START Records to use

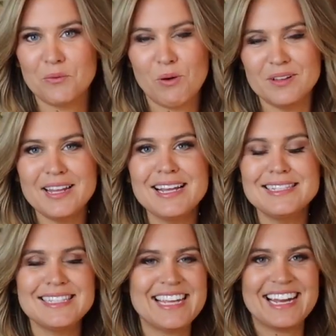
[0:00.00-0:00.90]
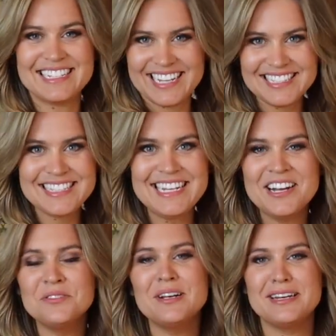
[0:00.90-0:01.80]
our walnuts and dates
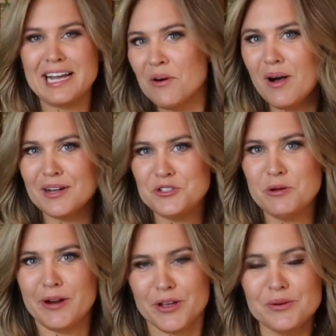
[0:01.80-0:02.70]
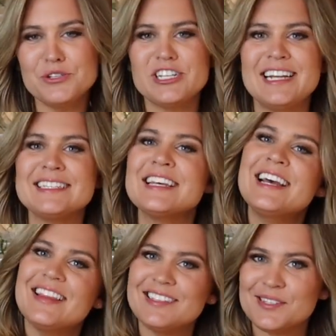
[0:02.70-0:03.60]
down. Now onto our goat cheese.
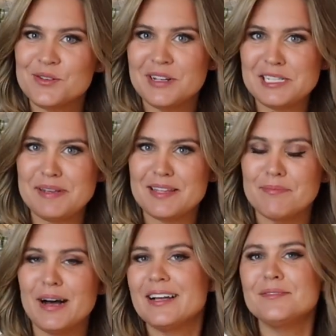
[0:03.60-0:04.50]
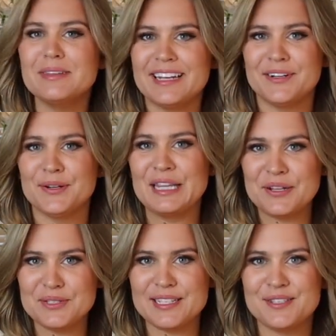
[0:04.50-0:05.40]
This is going to be the bottom layer
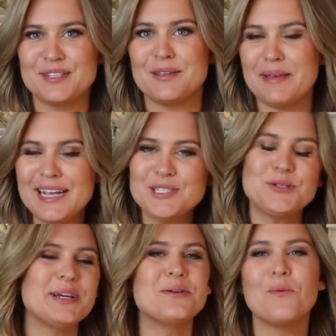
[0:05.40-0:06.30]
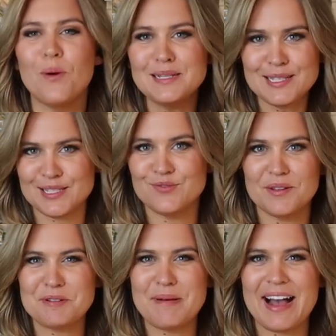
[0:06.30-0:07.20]
closest to the pastry once it's
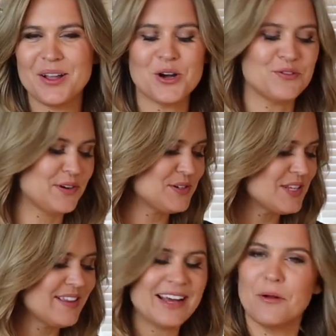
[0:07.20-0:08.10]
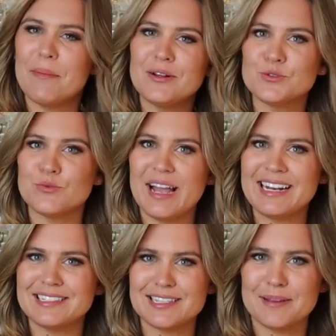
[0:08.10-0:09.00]
flipped back over, so that'll melt
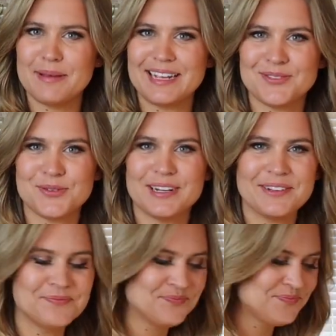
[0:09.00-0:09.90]
right into the pastry.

END Records to use

**Aim of the task:** Nothing but the lines from the line containing "[0:05.40-0:06.30]" through the last line of the records above is to be extracted, exactly and with no pictures.

**Problem solution:**
[0:05.40-0:06.30]
[0:06.30-0:07.20]
closest to the pastry once it's
[0:07.20-0:08.10]
[0:08.10-0:09.00]
flipped back over, so that'll melt
[0:09.00-0:09.90]
right into the pastry.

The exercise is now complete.